14/06/2024
“On Sunday, Indian right-wing political commentator Anand Ranganathan called for an “Israel-like” solution in Kashmir, saying: “Israel has catered for its people who were hard done by. We haven’t. Despite that there may never be a solution because of the ideology of the people who hate Israelis and Hindus.”
Horrified by the mention of an “Israel-like” solution amid the ongoing genocide in Gaza, many decried the remarks as a clear call for genocide against Muslims in Kashmir.
Ranganathan replied on X that he was not calling for genocide, but rather to prevent another genocide by “rehabilitating the victims, making settlements, fighting terror, securing borders”. The victims … are the Kashmiri Pandits, Kashmir’s minority Hindu population.
Some right-wing political commentators in India falsely refer to the tragic departure of Pandits from the valley as a “genocide”, weaponising their experiences to further demonise Kashmir’s Muslim-majority population.

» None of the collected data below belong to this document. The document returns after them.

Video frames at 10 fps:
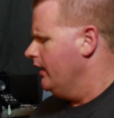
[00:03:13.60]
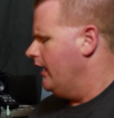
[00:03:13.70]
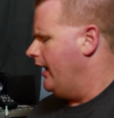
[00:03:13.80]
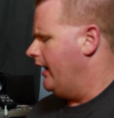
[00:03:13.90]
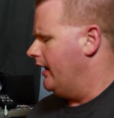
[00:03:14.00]

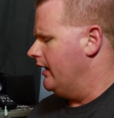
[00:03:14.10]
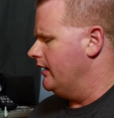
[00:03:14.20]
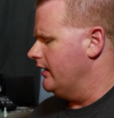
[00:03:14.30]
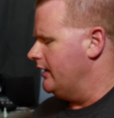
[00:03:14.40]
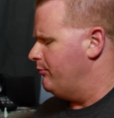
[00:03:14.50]

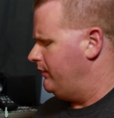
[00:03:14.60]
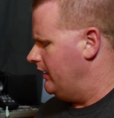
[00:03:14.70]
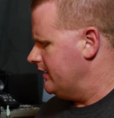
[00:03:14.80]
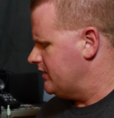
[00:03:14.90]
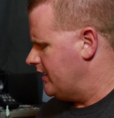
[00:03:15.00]
And it
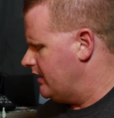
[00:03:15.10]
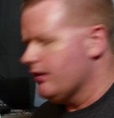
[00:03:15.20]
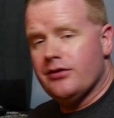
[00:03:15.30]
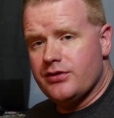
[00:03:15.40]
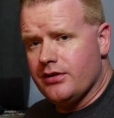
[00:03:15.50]
plugs in,
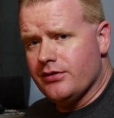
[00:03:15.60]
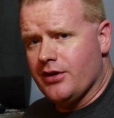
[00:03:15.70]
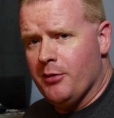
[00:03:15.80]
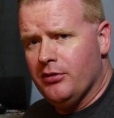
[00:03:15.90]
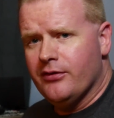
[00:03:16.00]
there's a
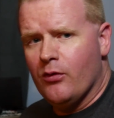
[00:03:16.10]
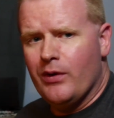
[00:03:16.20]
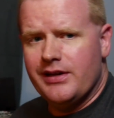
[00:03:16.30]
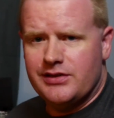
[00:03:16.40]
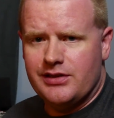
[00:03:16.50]
couple different
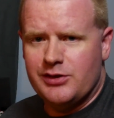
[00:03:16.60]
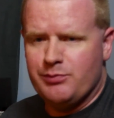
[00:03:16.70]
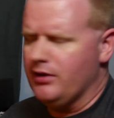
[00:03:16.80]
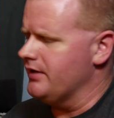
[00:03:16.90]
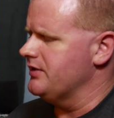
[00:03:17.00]
ways that this
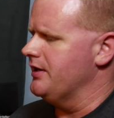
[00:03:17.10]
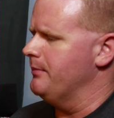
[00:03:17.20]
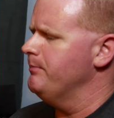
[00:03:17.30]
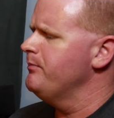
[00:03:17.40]
plugs in.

Kashmir and Palestine … share a common source: British colonisation.
In Palestine, this resulted in the Balfour Declaration of 1917, which promised a “national home for the Jewish people” on Palestinian lands. In Kashmir, under the 1846 Treaty of Amritsar, the British sold the territory to a Hindu warlord, resulting in the brutal suppression of the Muslim-majority population.
The freedom struggle in both contexts predated the monumental events of 1947-48, when both regions were subject to a partition. The UN partition plan in Palestine affirmed Israeli settler-colonialism, while the partition of the Indian subcontinent resulted from the inability of the two primary parties in British India to agree on power-sharing after the departure of the British.
The “births” of India and Israel also meant the displacement and ethnic cleansing of Palestinians through the Nakba and Kashmiris through the Jammu massacre. Palestine and Kashmir were among the earliest issues debated in the newly formed United Nations.”